Data items
********************

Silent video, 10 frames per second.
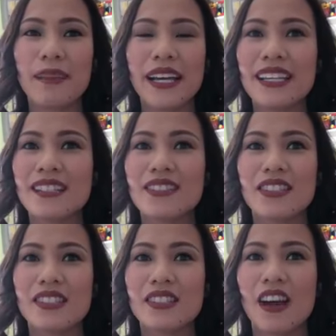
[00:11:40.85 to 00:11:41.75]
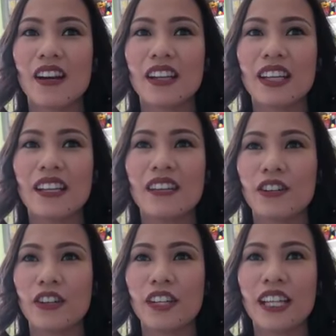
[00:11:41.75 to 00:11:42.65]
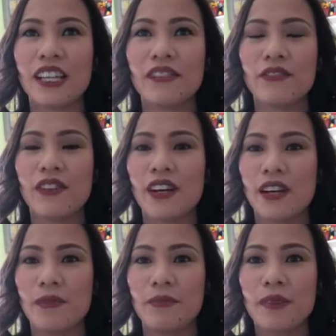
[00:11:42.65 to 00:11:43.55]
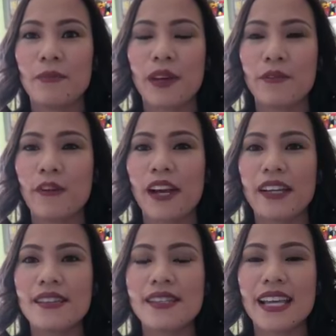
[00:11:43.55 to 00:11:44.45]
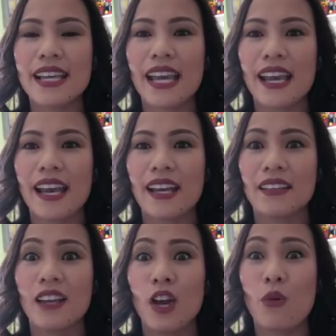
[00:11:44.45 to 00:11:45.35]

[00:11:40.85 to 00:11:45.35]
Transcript: I guess just talking, learning from my friends and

********************

▸ **What to do**
Skip the pictures and print each record exactly as it stands.

▸ **Exercise output**
Silent video, 10 frames per second.
[00:11:40.85 to 00:11:41.75]
[00:11:41.75 to 00:11:42.65]
[00:11:42.65 to 00:11:43.55]
[00:11:43.55 to 00:11:44.45]
[00:11:44.45 to 00:11:45.35]

[00:11:40.85 to 00:11:45.35]
Transcript: I guess just talking, learning from my friends and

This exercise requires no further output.